REEM MAGHRIBI, JUNE 2015
Different factors of change have and will have an impact on the dominance of patriarchy in the lives of some Syrian women and communities. Such factors experienced by some Syrians over the past four years include displacement, education and work.
We have written and read a lot about the extreme losses associated with displacement, education and work for Syrians in recent years. Half the population of Syria – 10 million people – have been ripped apart and lost their livelihoods due to displacement, the worst humanitarian crisis in recent history. Syrian children have lost their youth and potential due to a lack of education and hundreds of thousands are now out of the formal education system. Syrian families now live in extreme poverty due to a lack of opportunities for fairly paid work.
Opportunity in times of destruction
We can however, within the context of the same three factors of change, witness opportunities that may impact the lives and attitudes of Syrian women and, in the long term, perhaps chip away at the patriarchal foundations on which Syria’s society, law and economy have been based.
Displacement, harsh as it is, has exposed Syrian women to other cultures and societies – some in other parts of the country, some in host refugee countries. Women, for the most part, did not move freely within Syria. People did not congregate freely, with large gatherings being monitored and often declared illegal. As such, the exposure women have had – interacting with each other in new Syrian towns, interacting with foreigners in host communities – has provided opportunities for exchanges of experiences and thoughts and expands horizons, both literally and figuratively.

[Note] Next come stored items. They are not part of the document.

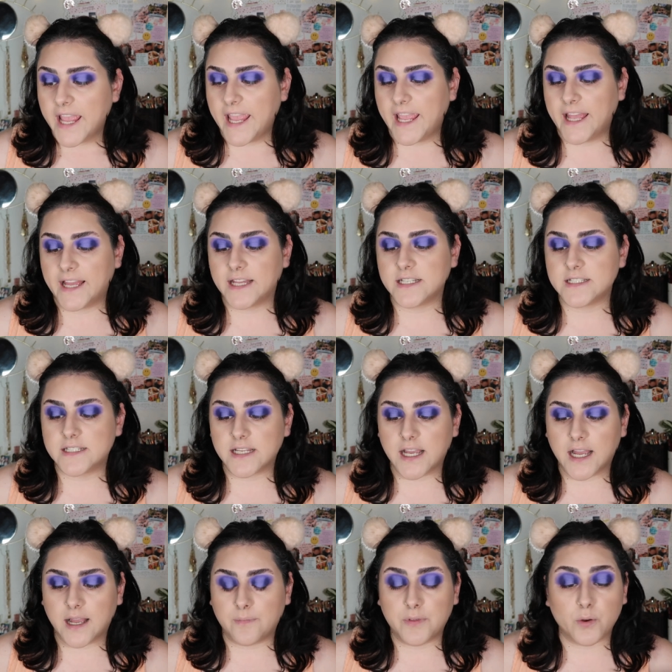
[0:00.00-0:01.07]
And
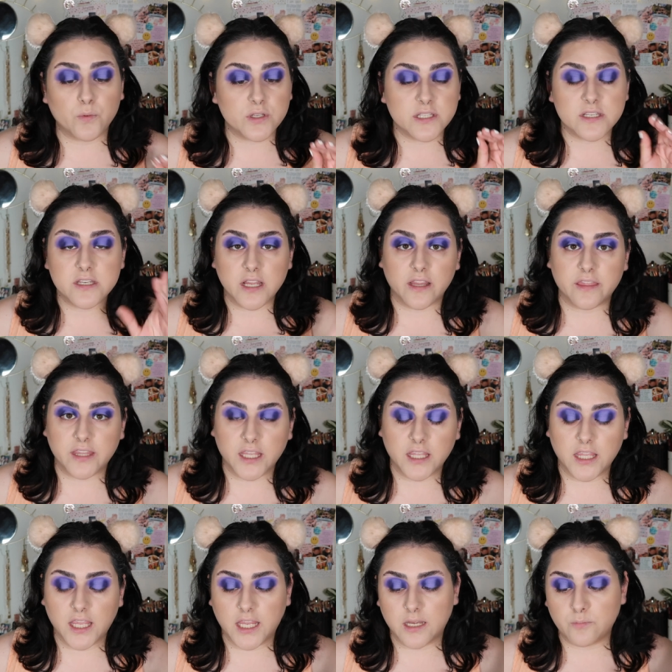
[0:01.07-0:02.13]
um, there was
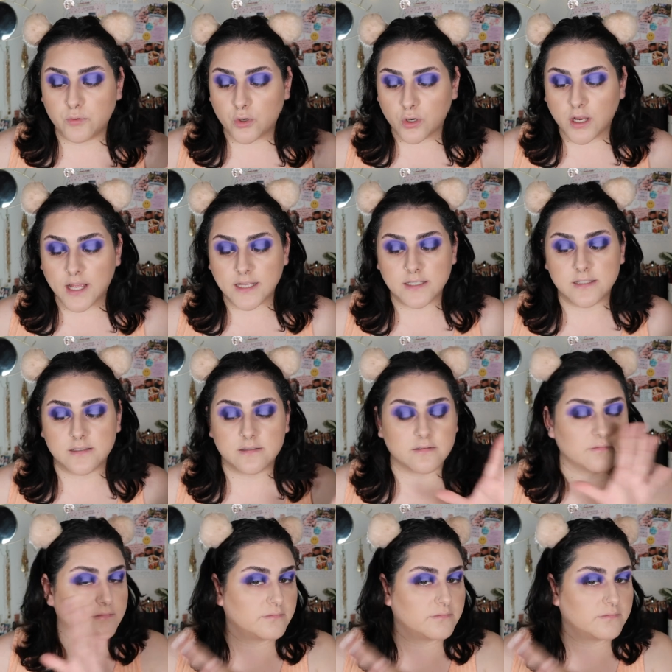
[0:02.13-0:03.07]
nothing in Murat's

Opportunities to consume media, which had previously been censored and mostly state-run, and to engage in dialogue or train together have expanded the skillsets of many Syrian women. Their awareness of a multitude of issues and the different opinions held about those issues has been heightened, through various activist and professional media outlets shining a spotlight on issues that matter to Syrian women – including child marriage, custody, political participation, and rights in the workplace.
With many men at war or unemployed, many Syrian women have become entrepreneurial and breadwinners, often encouraged by civil society initiatives. They have discovered in themselves abilities and strength they did not know they had. And they have been rewarded based on hard work, not corruption or favoritism. They have worked in fields across the board – from catering and embroidery to medical assistance and media.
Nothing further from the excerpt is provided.